I sintomi dipendono dalla sede del neurofibroma.

Sintomi cutanei:

• Macchie cutanee simili a grandi lentiggini color caffellatte

• Piccoli noduli o rilievi sulla pelle (alcune persone ne hanno pochi, ma altre ne hanno migliaia)

Sintomi a livello di nervi o midollo spinale:

• Formicolio

• Dolore

• Debolezza muscolare

I sintomi nervosi si verificano quando le neoformazioni esercitano pressione sui nervi delle braccia o delle gambe.

Sintomi cerebrali:

• Cecità

• Vertigini

• Debolezza

• Movimenti a scatti e incerti

• Perdita dell’udito

• Ronzio nelle orecchie

• Cefalea

Raramente, le neoformazioni possono creare problemi strutturali nelle ossa del cranio, della colonna vertebrale e di coste, braccia e gambe.
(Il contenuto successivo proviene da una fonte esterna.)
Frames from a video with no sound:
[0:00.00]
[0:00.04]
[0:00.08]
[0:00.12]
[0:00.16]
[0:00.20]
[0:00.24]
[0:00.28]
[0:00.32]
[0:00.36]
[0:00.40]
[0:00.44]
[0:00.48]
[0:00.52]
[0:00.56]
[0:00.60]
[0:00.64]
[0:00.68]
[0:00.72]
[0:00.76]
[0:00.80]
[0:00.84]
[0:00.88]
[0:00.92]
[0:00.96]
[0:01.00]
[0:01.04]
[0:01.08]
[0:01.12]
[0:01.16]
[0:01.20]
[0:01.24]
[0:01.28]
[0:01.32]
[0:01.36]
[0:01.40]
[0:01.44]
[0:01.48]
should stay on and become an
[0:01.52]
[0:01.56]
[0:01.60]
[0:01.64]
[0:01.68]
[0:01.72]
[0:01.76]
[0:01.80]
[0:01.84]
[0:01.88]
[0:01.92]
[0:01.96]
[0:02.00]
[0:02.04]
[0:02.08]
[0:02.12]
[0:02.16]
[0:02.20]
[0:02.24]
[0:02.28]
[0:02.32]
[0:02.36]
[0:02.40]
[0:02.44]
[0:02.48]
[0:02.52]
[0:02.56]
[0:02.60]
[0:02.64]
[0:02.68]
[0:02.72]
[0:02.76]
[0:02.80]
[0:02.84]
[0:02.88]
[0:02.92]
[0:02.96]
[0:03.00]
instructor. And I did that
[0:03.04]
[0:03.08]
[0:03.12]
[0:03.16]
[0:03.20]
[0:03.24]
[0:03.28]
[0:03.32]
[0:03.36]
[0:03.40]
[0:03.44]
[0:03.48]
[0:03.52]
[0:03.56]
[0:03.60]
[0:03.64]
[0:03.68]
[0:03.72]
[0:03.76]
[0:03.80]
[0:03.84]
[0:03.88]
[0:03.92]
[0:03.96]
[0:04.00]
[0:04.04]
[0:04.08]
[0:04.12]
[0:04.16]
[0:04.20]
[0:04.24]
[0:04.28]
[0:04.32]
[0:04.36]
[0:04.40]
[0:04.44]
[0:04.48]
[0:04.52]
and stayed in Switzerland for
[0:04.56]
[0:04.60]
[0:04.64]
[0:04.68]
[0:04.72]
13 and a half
Se è interessata l’orbita oculare, gli occhi possono essere sporgenti.

La maggior parte delle persone non nota nulla di anomalo nel bambino. Invece, il medico nota le macchie color caffellatte o i noduli sotto la pelle del bambino durante gli esami di routine, Può chiedere se altri familiari hanno avuto sintomi simili,

quindi esamina neoformazioni e macchie. Possono essere eseguiti esami come TC o RMI (esami che mostrano immagini dettagliate dell’interno del corpo) per verificare la presenza di neoformazioni all’interno e intorno al cervello e al midollo spinale.

Non esistono cure per la neurofibromatosi.

Le neoformazioni possono essere rimosse chirurgicamente o mediante terapia laser, ma possono riformarsi. Per le neoformazioni maligne si ricorre alla chemioterapia.

In caso di famigliarità con la neurofibromatosi, se si ha in programma una gravidanza sono disponibili test genetici, che possono indicare la presenza del gene che la causa. In tal caso, la consulenza può aiutare a valutare le probabilità di trasmettere (o meno) il gene alla prole.